TASK PROMPT →
The answer must be an exact copy of the lines from the one with "(71.12 s to 72.12 s)" through the final line below, with no pictures and nothing else.

RECORDS SUPPLIED →

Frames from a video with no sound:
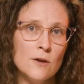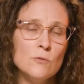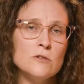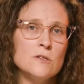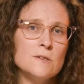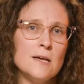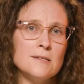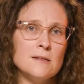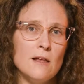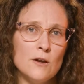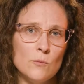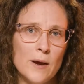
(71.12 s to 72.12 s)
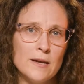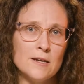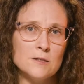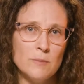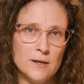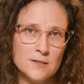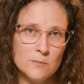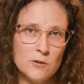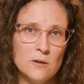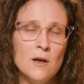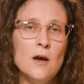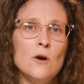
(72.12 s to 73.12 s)
which is as lightweight as
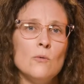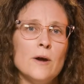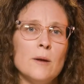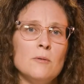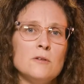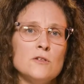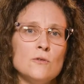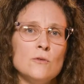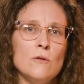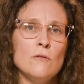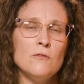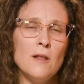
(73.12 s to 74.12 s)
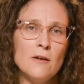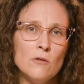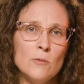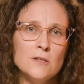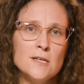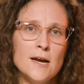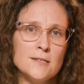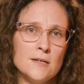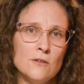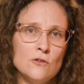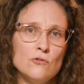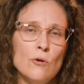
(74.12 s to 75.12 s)
possible, we're able to fly the multigas
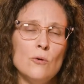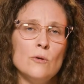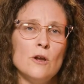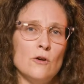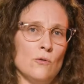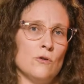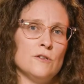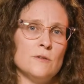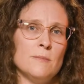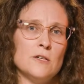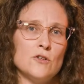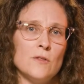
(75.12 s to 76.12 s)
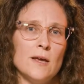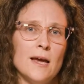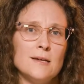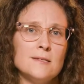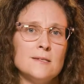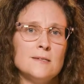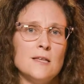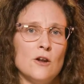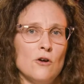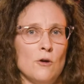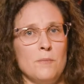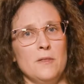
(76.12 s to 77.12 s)
on the drone in order to measure the gases that
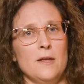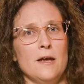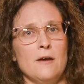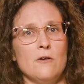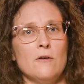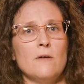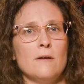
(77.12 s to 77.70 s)
are up in the air.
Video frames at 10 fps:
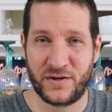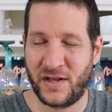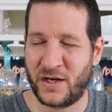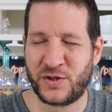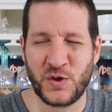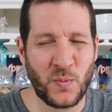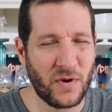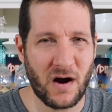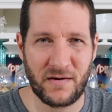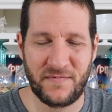They're like super
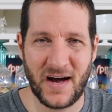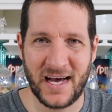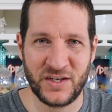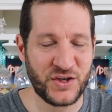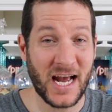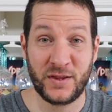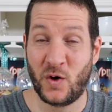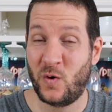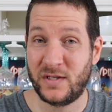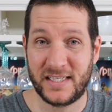hard to find. She had the
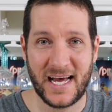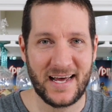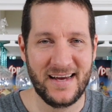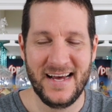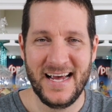whole set,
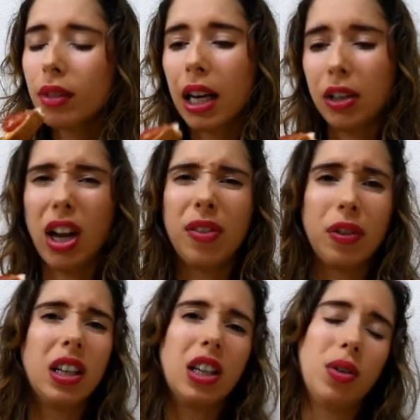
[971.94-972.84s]
And I
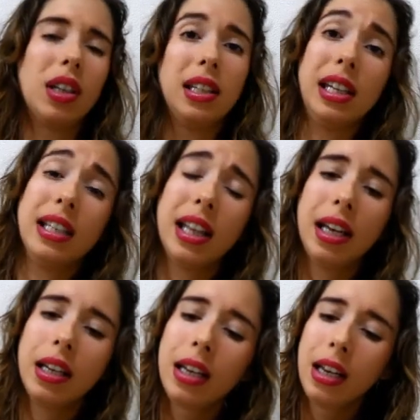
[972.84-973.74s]
feel like you can taste
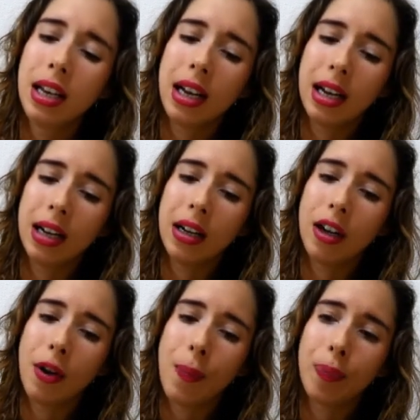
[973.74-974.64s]
that.
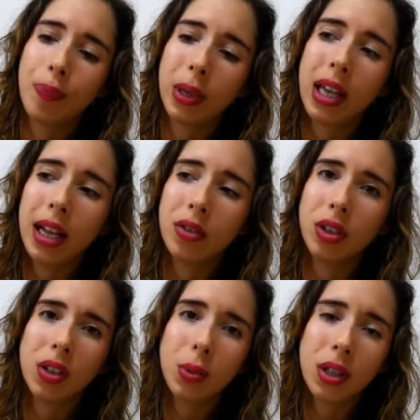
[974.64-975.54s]
But yeah, no,
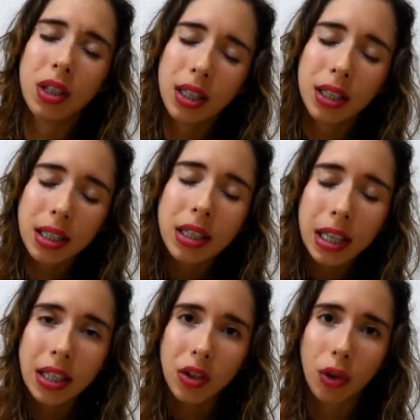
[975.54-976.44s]
this one, it still
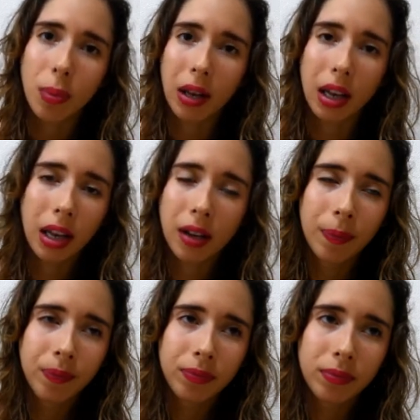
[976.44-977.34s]
tastes good, but like
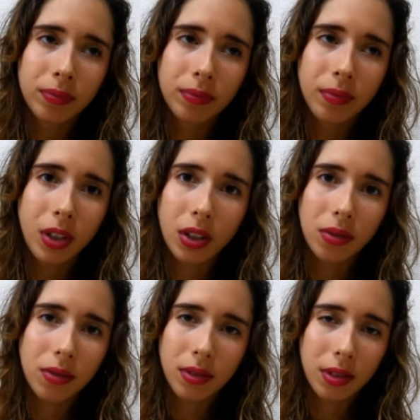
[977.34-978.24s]
the
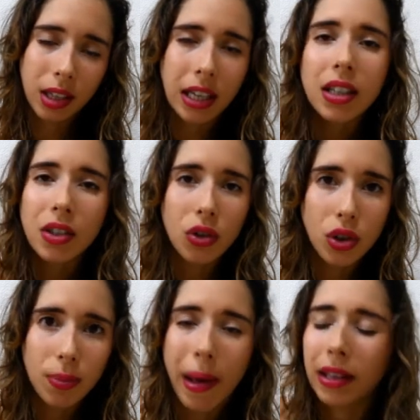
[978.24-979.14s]
slices are
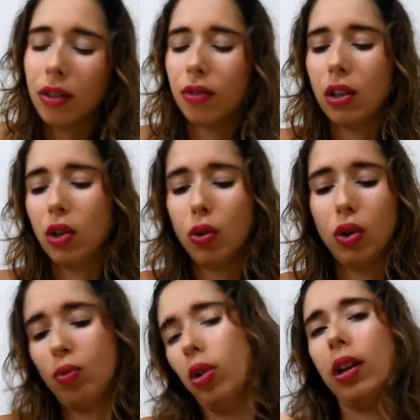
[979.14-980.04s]
just massive and
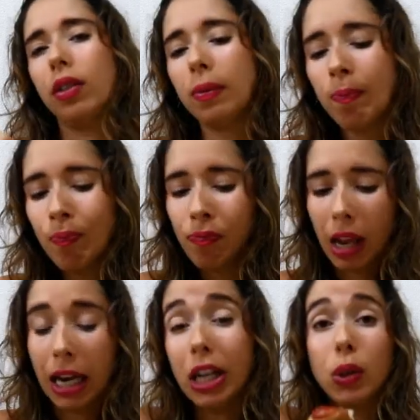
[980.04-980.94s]
huge and whatever.
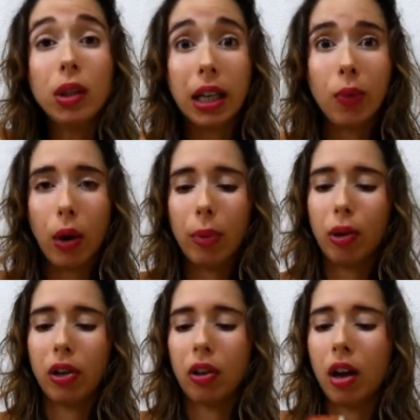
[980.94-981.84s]
And I do like rye
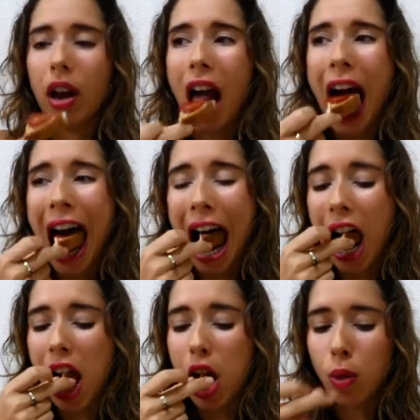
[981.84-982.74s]
bread a lot.
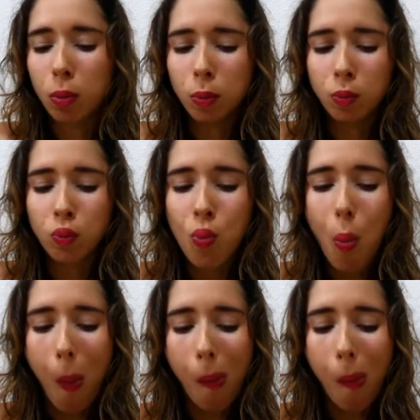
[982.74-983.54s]
The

FINISHED TASK →
(71.12 s to 72.12 s)
(72.12 s to 73.12 s)
which is as lightweight as
(73.12 s to 74.12 s)
(74.12 s to 75.12 s)
possible, we're able to fly the multigas
(75.12 s to 76.12 s)
(76.12 s to 77.12 s)
on the drone in order to measure the gases that
(77.12 s to 77.70 s)
are up in the air.
Video frames at 10 fps:
They're like super
hard to find. She had the
whole set,
[971.94-972.84s]
And I
[972.84-973.74s]
feel like you can taste
[973.74-974.64s]
that.
[974.64-975.54s]
But yeah, no,
[975.54-976.44s]
this one, it still
[976.44-977.34s]
tastes good, but like
[977.34-978.24s]
the
[978.24-979.14s]
slices are
[979.14-980.04s]
just massive and
[980.04-980.94s]
huge and whatever.
[980.94-981.84s]
And I do like rye
[981.84-982.74s]
bread a lot.
[982.74-983.54s]
The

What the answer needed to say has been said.